+++ EXCERPTED DATA +++

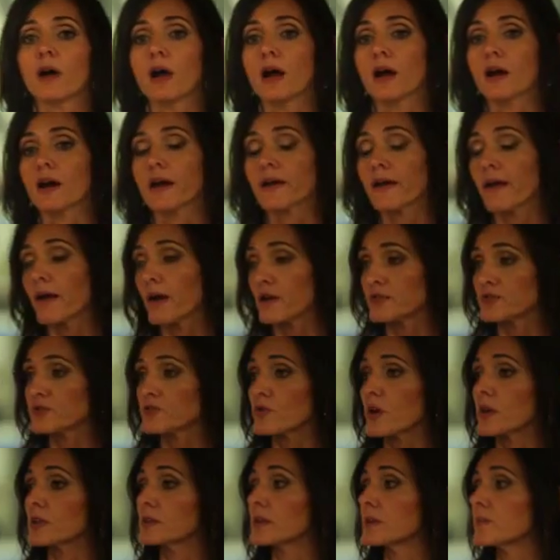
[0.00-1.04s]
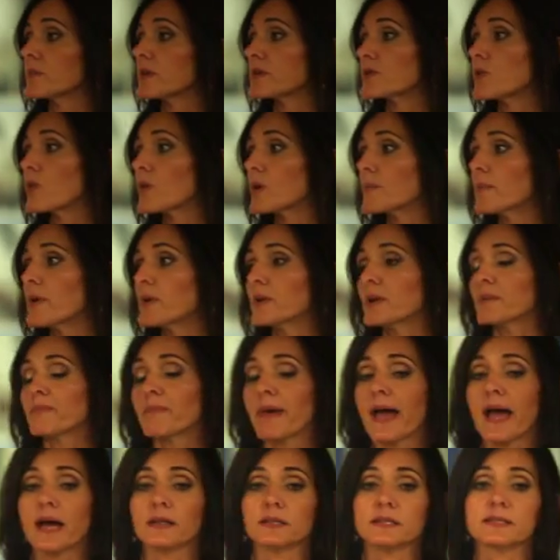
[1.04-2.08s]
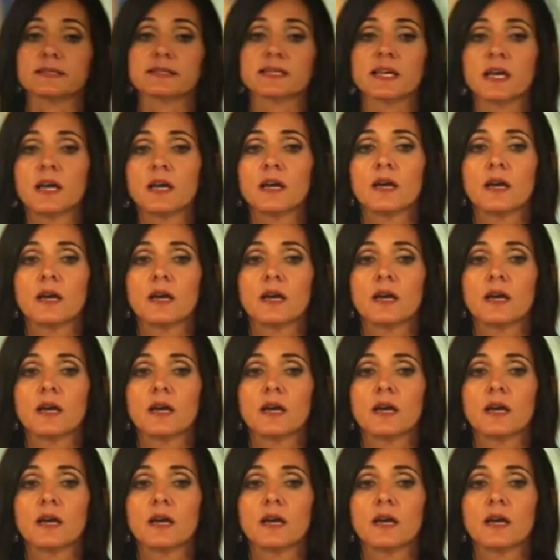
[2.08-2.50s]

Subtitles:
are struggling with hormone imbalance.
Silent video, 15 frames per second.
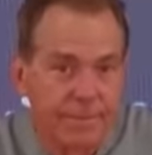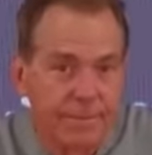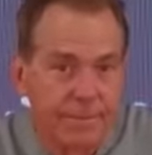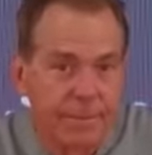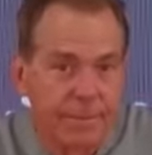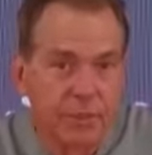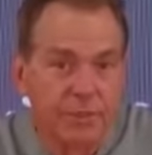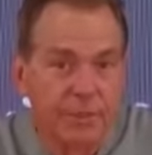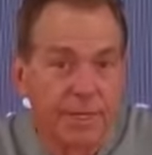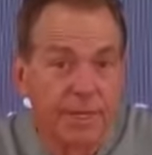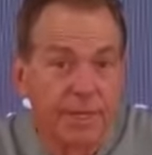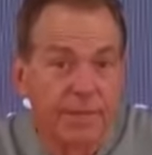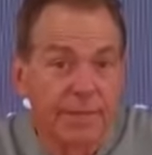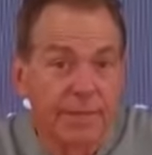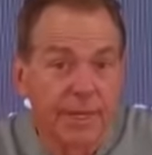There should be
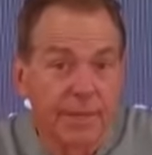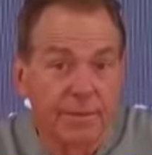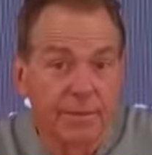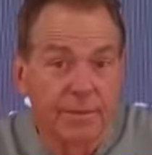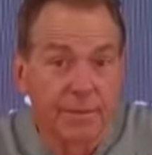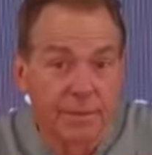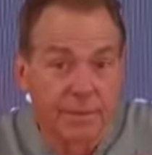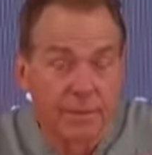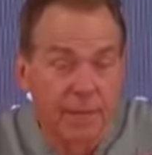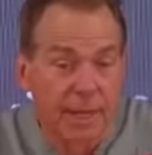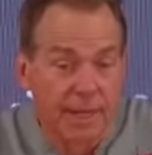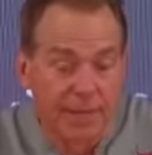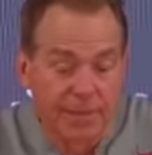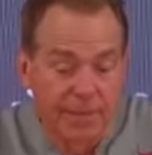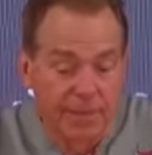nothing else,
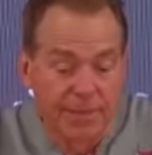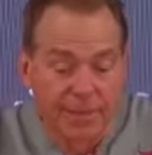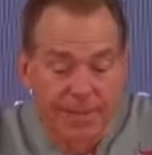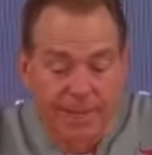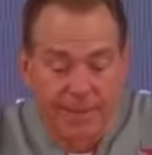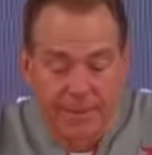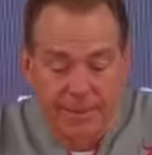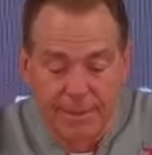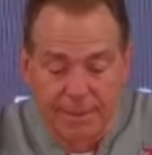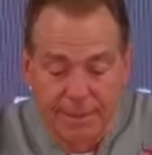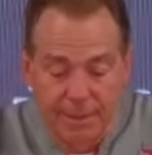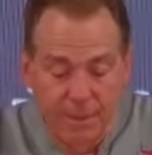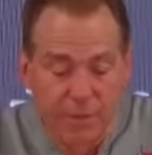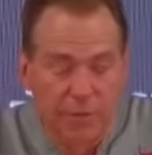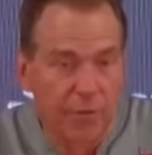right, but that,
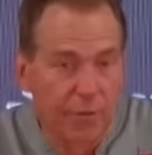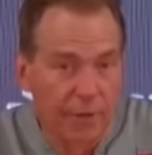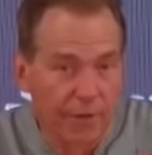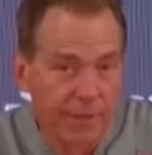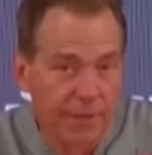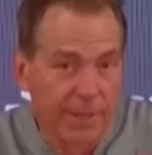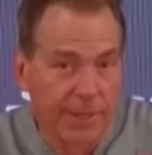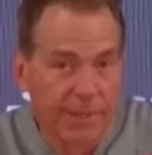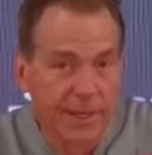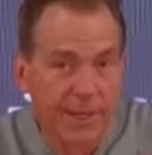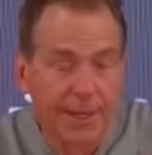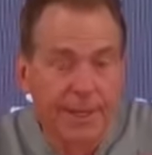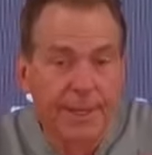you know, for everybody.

+++

● WHAT THE EXERCISE ASKS
All of the lines above should be copied exactly, apart from the pictures.

● RESULT
[0.00-1.04s]
[1.04-2.08s]
[2.08-2.50s]

Subtitles:
are struggling with hormone imbalance.
Silent video, 15 frames per second.
There should be
nothing else,
right, but that,
you know, for everybody.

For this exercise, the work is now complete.